The guy immediately stands up, like he wants to fight. The whole bench is waiting at the end of the dugout, just waiting to rush the field, while the umpire is throwing warnings around.

Immediately warned both dugouts to stay in their dugouts.

Someone asked, What were you doing?

Me? Oh, I was laughing hysterically.

We roll twenty strong


After the second day of GRUB, Beth suggested we all head over to the river for a quick dip. She had hoped we would quick dip yesterday instead of, say, showering at the cabin and using up the water at the cabins. We had a few starts and stops, but ended up at the creek just downstream of the 6th St. Bridge. Not the cleanest of spots, but definitely convenient.

When we arrived, a small group of drunken college boys were flirting with a small group of college girls. And when I say flirting, I mean taunting, catcalling, insulting, and throwing flip flops and dirt clods at them. What passes for flirting these days would most likely have been called assault and battery when I was in college.

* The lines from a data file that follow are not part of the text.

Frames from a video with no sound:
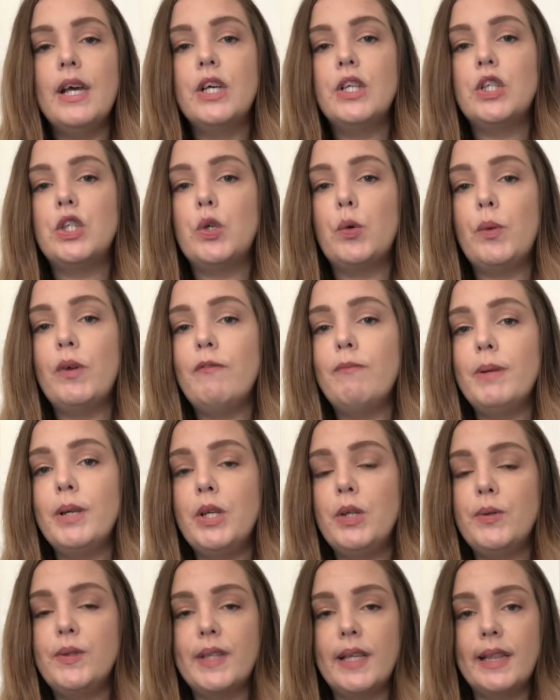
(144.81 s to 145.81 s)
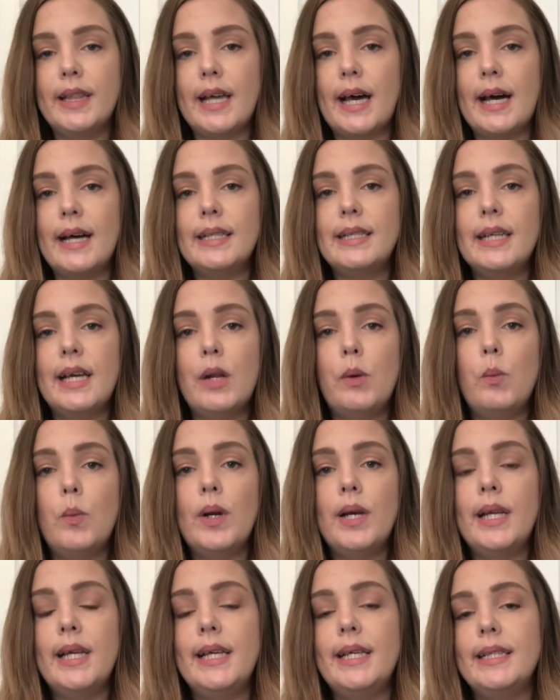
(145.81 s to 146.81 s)
So we've been using that, and
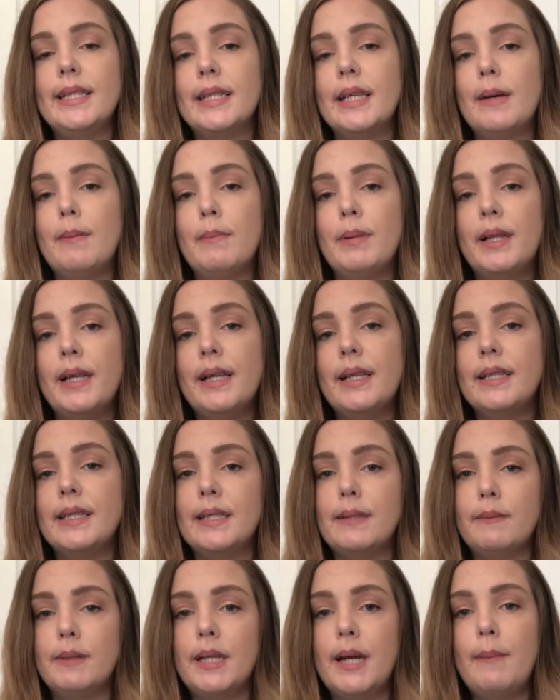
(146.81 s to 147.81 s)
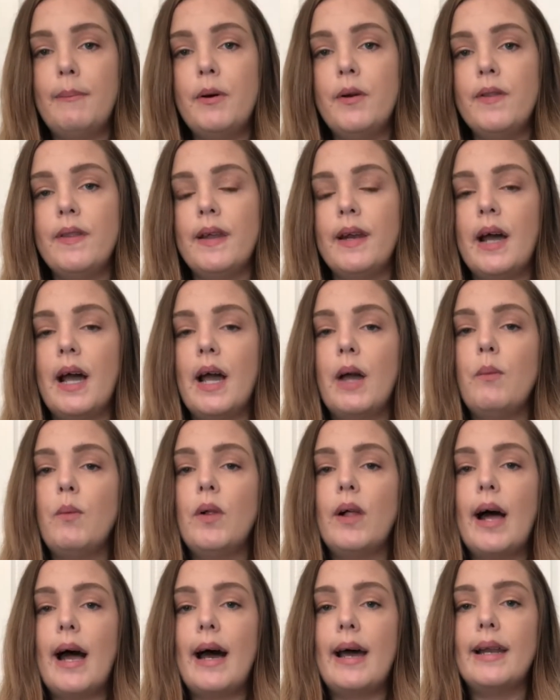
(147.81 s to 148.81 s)
when he's completed September, then I
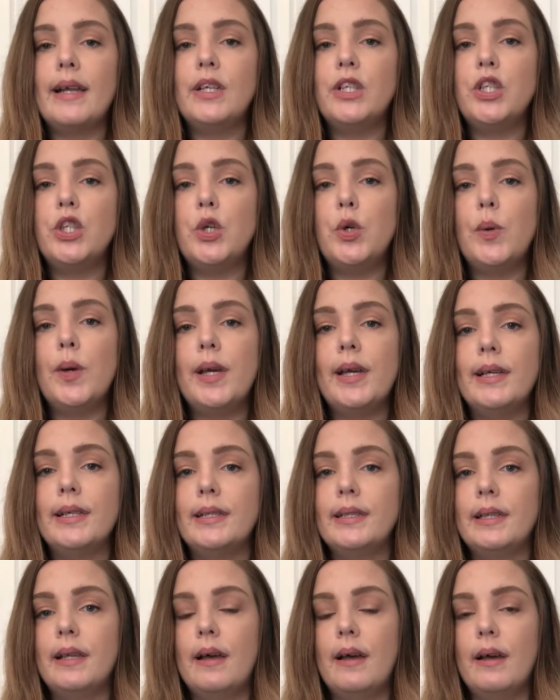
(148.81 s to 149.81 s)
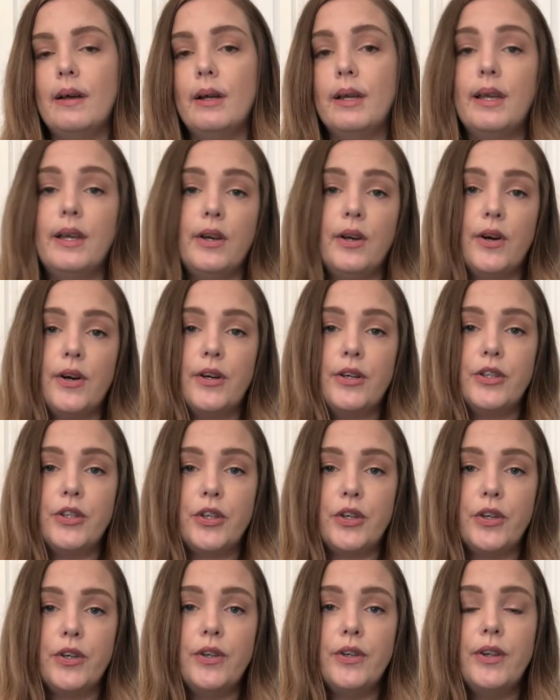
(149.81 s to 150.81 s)
will add it to his kindergarten
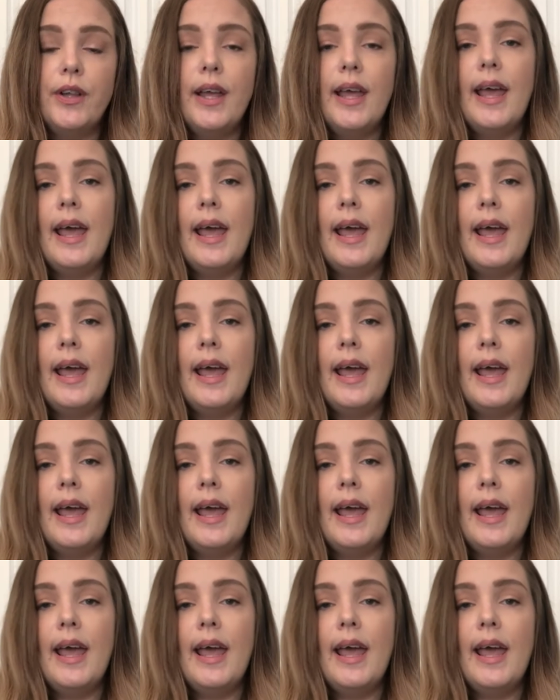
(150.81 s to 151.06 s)
journal.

Kris and I arrived, and wandered past the mating ritual, down the path to the creek edge. We stood at the stop of the rocks, watching our teammates enter the waterm laughing at the frigid water.

As we stood there, a ball of wet sand came flying at our heads, hitting Kris in the hat, and landing on my shoulders with a wet splat. I turned in anger, as Kris asked, "What the hell?" I knew who threw the ball of sand, having seen the guy throwing earlier, and hollered at the top of my lungs, "You can cut that shit out. Right. Now." They looked a little sheepish, but made no acknowledgement of my yell.

I turned to walk back to the bridge, as Kris did. He continued to the car, as I stopped to tell various teammates who were just arriving what had happened. Dan O cajoled the punks, "Not cool, guys, not cool."

I followed Kris to the car, made sure he was okay, then pulled out my cell phone. I was sufficiently annoyed that a call to the police was in order. 411 worked just fine, and I was connected to the Boulder policy in under a minute. Unfortunately, I made the mistake of walking around as I made the call, and one of the hoodlums saw me talking on the phone while looking at them. They scattered out of the water. Even more tragically, they scattered onto the shore between the cars and the water. Rather than leaving, they hovered, never quite leaving us alone.

After about 10 minutes of trying to relax, I gave up, and walked back to the car. Kris had the trunk open and was arranging things, but I thought he was sleeping in the car and had forgotten to close the trunk. Kris suggested ice cream, so off we went to the Haagen Dazs on Pearl St. My months and months of travelling to Boulder were not for naught!

We arrived back at ye ole watering hole just as everyone was driving away to go to dinner. At dinner, I found out that not only had the hoodlums returned to the water, but had taken up throwing sand clods at our group. One hit Roshan in the head. Another tried "cock fighting puffery" as Mark said, to start a fight. Mark's thought was, "Dude, I'm holding a baby!" Mirabelle would have kicked their collective ass, of course.

Doyle's response was my favorite: "Uh, you know, we roll twenty strong."

Having heard the hoodlums came back to make trouble for my friends because of my actions (ultimately because of their own actions, but pushed along by mine), I was a little sad. I don't want to cause trouble for my friends, especially during these moments of starting to live without fear stopping me. All actions have consequences, I just need to make sure I think of them before I take a stand.

The bummer of the whole situation was, however, realizing I lost $20 when taking out my cell phone to call the police. I had a bill tucked in the phone case. It fell out when I made the call. Sigh.